A combination of several factors have made Dalton a ghost hunters, or spooky story lovers, a perfect destination. According to Connie Hall-Scott, author of Haunted Dalton, Georgia, the combination of rich Native American history, including the Trail of Tears, an equally rich Civil War history, and the tribulations of being a railroad town have made for some great, spooky stories.
To celebrate the paranormal history of Dalton, Hall-Scott started Dalton Ghost Tours in 2003. Now in its 17th season, she said she still gets new stories.
“I thought it would be one season, but we keep getting more stories every year,” she said.
Her father purchased the historic Wink Theater, she became the artistic director and learned that the theater was the most well-known building in Dalton for its resident ghosts. While here, she learned the about the disembodied giggling children running through the halls.
“I’d take groups around and tell the history of the theater,” she said. “Women would come and tell me a female ghost they had encountered while visiting the theater as children.”
She took what they told her and started researching and investigating.
“I went to Crown Gardesn and Archives and started putting it all together,” Hall-Scott said.
She was unable to identify the woman at the Wink, but the encounters abound.
“Sometimes it’s just a feeling of a presence, but some have seen her. She is usually on the second floor near the women’s restroom,” Hall-Scott said.
She said about four or five years ago, she’d checked the doors on the second floor to make sure they were locked.
“If they were not locked, you don’t go in,” she explained.
After touring the wink, two women went back to ensure the doors were locked.
“They came running out of the theater,” Hall-Scott recalled. “They had taken photos on their cell phones and they caught an image of a woman.”
The historic Hotel Dalton, also known as the Landmark Building, was built in 1923. It was destroyed by fire and rebuilt
“I asked Randy Bates, who has his law office there and he said he didn’t have any ghost, but it turns out it’s one of the most haunted buildings in Dalton,” Hall-Scott said.
She said on one tour, two women who had worked there asked her to tell them about the building and quickly insisted it was, indeed, haunted. They would often hear disembodied voices. A light on the third floor would come on, even when the building was dark and locked up.
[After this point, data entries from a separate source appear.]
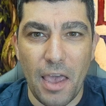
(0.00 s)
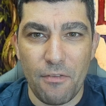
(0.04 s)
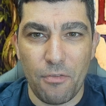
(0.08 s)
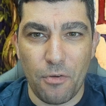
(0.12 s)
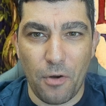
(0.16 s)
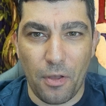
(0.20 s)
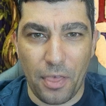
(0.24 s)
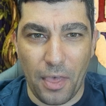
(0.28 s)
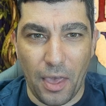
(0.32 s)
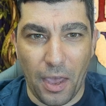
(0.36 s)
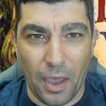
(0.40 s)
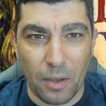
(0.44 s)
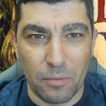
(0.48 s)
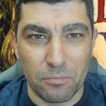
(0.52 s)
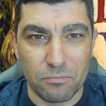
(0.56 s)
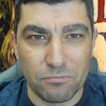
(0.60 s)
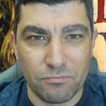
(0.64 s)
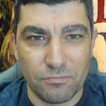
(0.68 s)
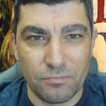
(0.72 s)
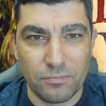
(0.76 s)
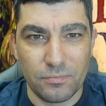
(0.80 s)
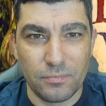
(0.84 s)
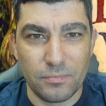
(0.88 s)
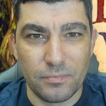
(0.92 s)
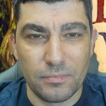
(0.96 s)
everything.
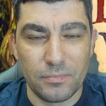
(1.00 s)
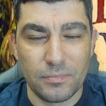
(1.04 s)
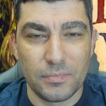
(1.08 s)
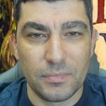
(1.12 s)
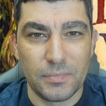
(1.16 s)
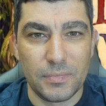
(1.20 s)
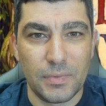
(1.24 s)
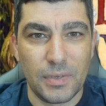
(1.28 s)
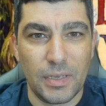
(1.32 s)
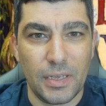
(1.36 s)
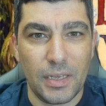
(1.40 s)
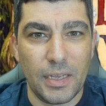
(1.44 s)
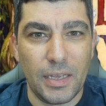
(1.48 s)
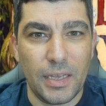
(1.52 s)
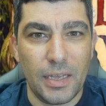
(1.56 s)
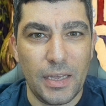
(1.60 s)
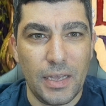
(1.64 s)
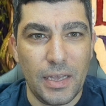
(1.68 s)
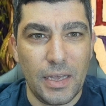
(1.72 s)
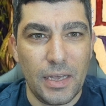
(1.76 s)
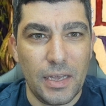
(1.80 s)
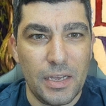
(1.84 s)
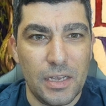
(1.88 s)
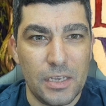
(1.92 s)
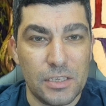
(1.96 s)

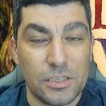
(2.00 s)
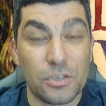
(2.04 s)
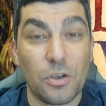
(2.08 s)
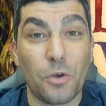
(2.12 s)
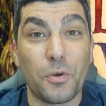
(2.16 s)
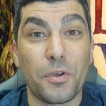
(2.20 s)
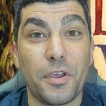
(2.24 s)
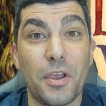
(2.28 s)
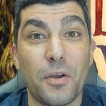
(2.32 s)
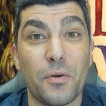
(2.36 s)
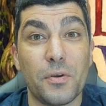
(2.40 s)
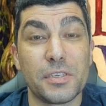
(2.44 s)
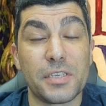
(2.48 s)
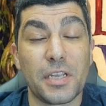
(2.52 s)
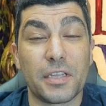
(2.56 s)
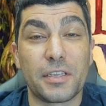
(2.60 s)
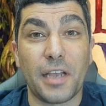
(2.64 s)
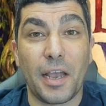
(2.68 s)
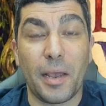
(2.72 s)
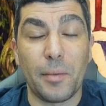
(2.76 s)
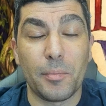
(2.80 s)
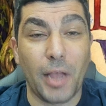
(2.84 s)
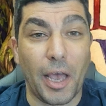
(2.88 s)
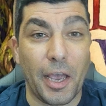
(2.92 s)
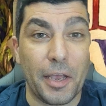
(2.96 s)
So here is the
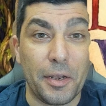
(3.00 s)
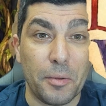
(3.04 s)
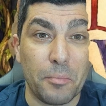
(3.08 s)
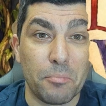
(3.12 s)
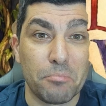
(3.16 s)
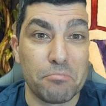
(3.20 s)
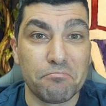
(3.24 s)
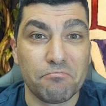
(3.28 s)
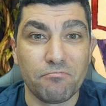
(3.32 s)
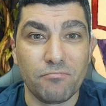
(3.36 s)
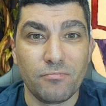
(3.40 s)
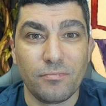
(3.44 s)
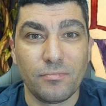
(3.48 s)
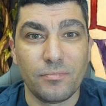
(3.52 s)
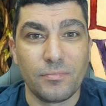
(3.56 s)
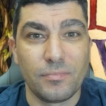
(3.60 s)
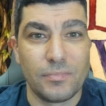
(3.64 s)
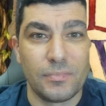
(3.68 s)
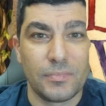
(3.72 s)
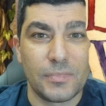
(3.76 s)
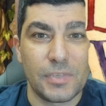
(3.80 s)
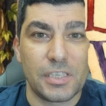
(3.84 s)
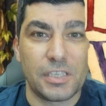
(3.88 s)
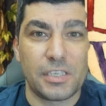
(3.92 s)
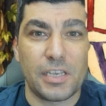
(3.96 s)
timeline.
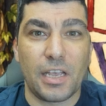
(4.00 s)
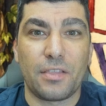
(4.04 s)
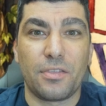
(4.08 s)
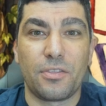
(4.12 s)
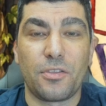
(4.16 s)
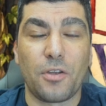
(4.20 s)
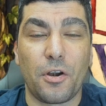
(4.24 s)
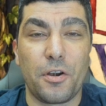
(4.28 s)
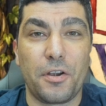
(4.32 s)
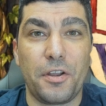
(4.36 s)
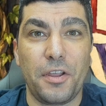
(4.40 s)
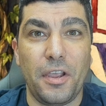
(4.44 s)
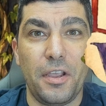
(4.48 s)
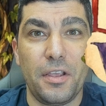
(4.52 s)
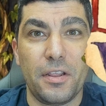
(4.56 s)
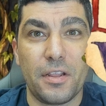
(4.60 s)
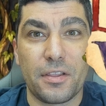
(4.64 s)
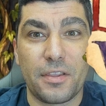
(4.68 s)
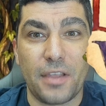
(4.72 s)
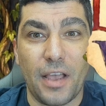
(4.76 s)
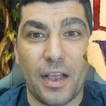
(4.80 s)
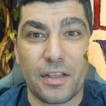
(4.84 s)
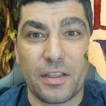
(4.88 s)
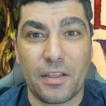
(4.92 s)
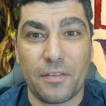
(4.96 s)
Set 13,
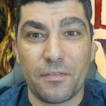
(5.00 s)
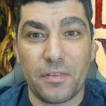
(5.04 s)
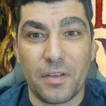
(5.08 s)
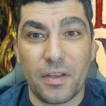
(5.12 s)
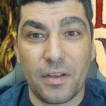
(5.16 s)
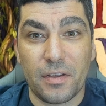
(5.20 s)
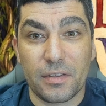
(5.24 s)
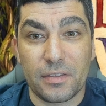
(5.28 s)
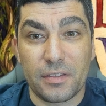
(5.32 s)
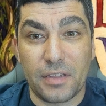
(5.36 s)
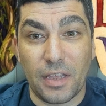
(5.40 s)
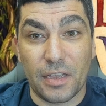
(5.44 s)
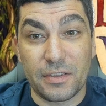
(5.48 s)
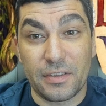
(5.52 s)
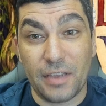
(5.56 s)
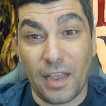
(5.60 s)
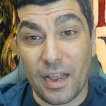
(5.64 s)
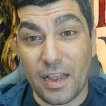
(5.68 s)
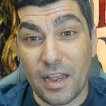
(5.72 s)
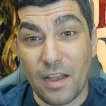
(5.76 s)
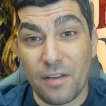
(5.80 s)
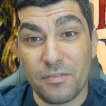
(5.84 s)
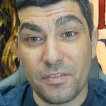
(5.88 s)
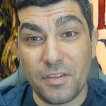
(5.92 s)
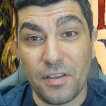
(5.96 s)

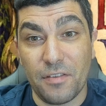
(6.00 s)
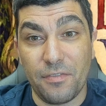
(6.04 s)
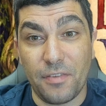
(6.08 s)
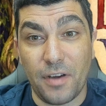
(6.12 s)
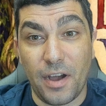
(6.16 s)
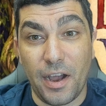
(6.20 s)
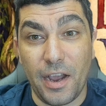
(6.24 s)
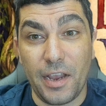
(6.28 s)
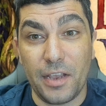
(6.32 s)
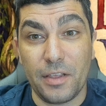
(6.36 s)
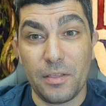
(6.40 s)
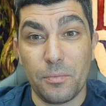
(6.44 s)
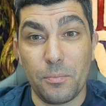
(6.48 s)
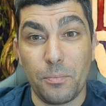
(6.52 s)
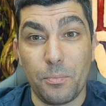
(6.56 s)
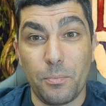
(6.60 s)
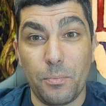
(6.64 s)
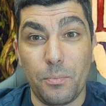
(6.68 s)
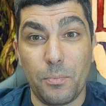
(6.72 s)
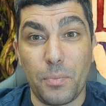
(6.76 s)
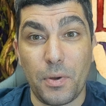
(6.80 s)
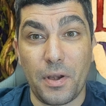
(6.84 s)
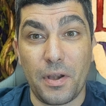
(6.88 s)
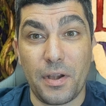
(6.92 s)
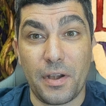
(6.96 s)
Attack of the Vine,
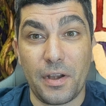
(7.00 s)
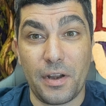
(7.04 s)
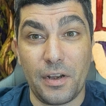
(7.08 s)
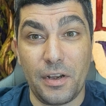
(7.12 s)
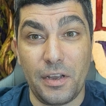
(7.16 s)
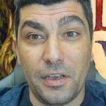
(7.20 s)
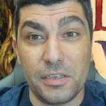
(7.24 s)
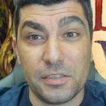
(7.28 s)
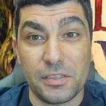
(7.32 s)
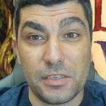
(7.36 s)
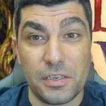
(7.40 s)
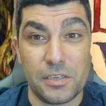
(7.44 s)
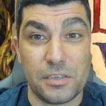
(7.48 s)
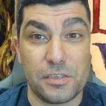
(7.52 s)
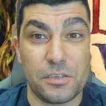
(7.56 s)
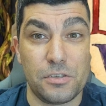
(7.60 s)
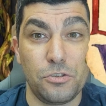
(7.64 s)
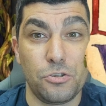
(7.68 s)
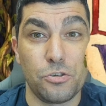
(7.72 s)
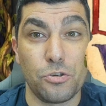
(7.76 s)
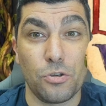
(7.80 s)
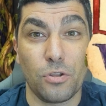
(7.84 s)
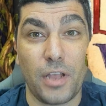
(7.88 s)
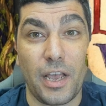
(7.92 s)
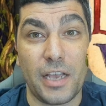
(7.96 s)
pre-releases
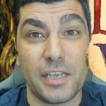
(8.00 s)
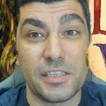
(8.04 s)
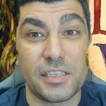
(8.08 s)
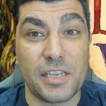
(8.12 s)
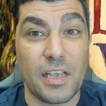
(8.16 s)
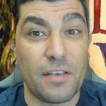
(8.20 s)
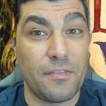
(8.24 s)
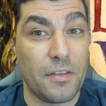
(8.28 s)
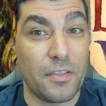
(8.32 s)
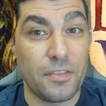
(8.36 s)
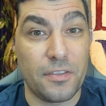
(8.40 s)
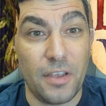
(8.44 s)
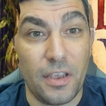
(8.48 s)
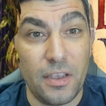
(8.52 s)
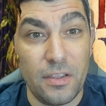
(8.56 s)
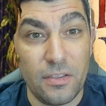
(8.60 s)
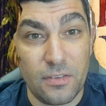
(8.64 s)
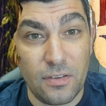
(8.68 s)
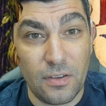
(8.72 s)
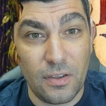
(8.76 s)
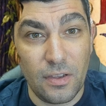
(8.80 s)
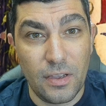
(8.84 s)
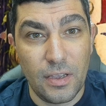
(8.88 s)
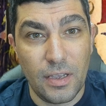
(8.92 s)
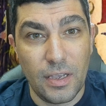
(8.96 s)
July
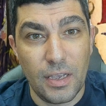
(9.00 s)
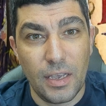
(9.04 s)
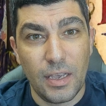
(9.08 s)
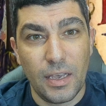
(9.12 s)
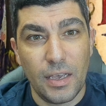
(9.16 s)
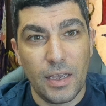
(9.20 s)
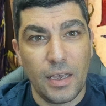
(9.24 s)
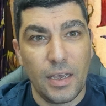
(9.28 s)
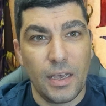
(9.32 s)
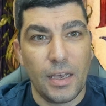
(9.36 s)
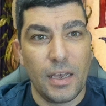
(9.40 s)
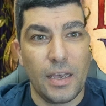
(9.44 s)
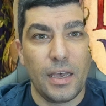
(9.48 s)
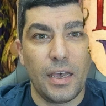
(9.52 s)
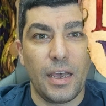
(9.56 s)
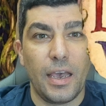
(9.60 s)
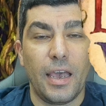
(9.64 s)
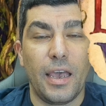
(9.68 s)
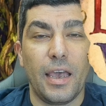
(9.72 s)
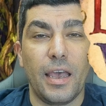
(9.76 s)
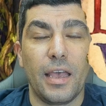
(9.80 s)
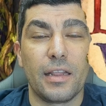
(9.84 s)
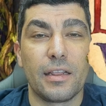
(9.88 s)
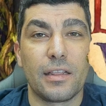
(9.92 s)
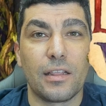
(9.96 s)
17th
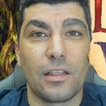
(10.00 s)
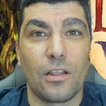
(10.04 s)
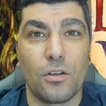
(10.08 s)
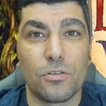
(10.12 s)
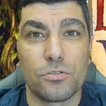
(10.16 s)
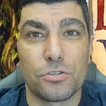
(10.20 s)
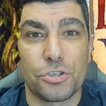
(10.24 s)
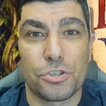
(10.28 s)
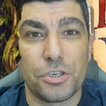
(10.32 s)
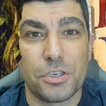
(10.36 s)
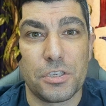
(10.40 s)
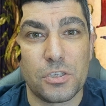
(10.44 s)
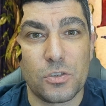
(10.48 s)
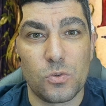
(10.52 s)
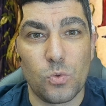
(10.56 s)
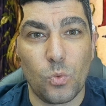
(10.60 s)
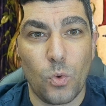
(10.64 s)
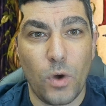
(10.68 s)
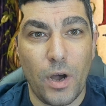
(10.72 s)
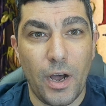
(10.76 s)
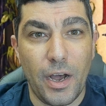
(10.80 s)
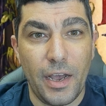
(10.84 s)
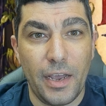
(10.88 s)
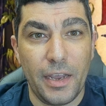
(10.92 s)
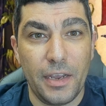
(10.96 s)
and launches
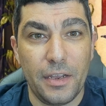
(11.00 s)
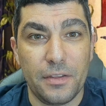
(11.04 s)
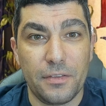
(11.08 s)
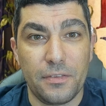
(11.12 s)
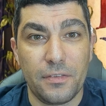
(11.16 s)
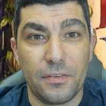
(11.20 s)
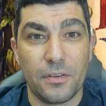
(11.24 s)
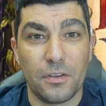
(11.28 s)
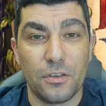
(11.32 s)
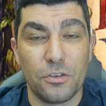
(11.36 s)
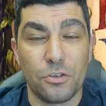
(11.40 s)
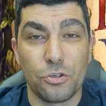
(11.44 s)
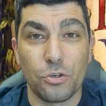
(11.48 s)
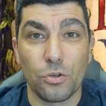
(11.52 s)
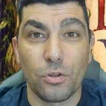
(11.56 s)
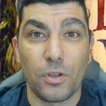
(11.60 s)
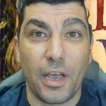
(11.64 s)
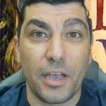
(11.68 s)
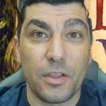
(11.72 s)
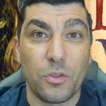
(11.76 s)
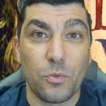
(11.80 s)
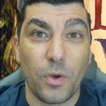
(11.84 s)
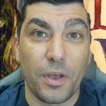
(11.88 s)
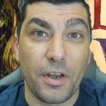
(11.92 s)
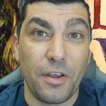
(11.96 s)
wide
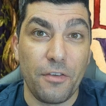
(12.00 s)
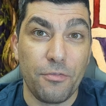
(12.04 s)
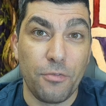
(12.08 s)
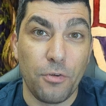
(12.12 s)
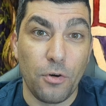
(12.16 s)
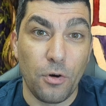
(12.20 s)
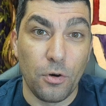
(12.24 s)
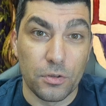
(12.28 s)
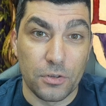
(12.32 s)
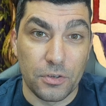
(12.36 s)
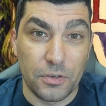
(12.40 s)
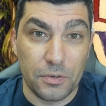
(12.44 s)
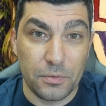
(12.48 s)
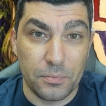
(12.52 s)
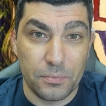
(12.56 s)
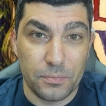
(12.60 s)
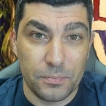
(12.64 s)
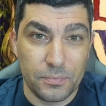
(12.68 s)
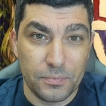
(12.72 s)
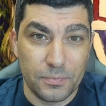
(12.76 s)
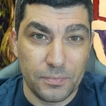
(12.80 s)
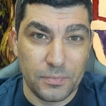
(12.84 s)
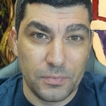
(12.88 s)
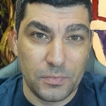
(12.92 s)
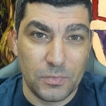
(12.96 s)
July 24th,
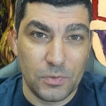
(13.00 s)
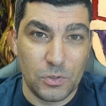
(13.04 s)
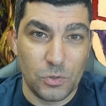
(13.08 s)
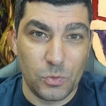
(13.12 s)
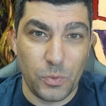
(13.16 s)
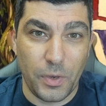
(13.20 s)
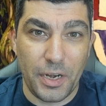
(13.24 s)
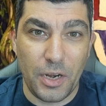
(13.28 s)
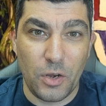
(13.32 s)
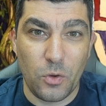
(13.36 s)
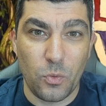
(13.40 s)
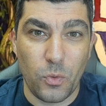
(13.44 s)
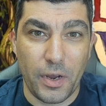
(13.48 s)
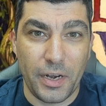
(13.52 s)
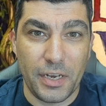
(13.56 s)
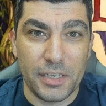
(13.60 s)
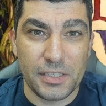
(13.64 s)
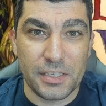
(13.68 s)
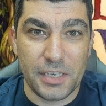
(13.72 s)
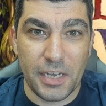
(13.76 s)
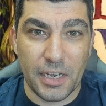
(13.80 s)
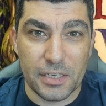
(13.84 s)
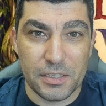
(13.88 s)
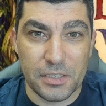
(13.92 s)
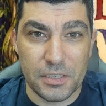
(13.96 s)

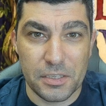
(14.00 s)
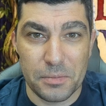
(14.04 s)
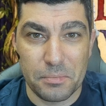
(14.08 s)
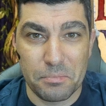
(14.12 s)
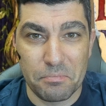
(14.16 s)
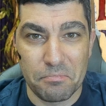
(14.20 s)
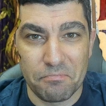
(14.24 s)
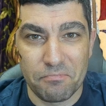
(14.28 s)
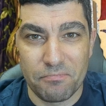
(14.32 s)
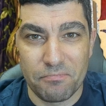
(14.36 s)
2026.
“A few years later, my parents took the tour,” she said. “Afterwards, my dad asked me if he’d ever told me about a case he worked there when he was a cop. A young woman, from out of town, committed suicide.”
Her research led her to discover that the woman worked at the Cherokee Drive-In theater. Scott-Hall said that later, a psychic from Atlanta confirmed the story. Since her book had not been published, Hall-Scott said she couldn’t have read the story.
Her walking tour of downtown Dalton has experienced the heartbroken spirit, she said.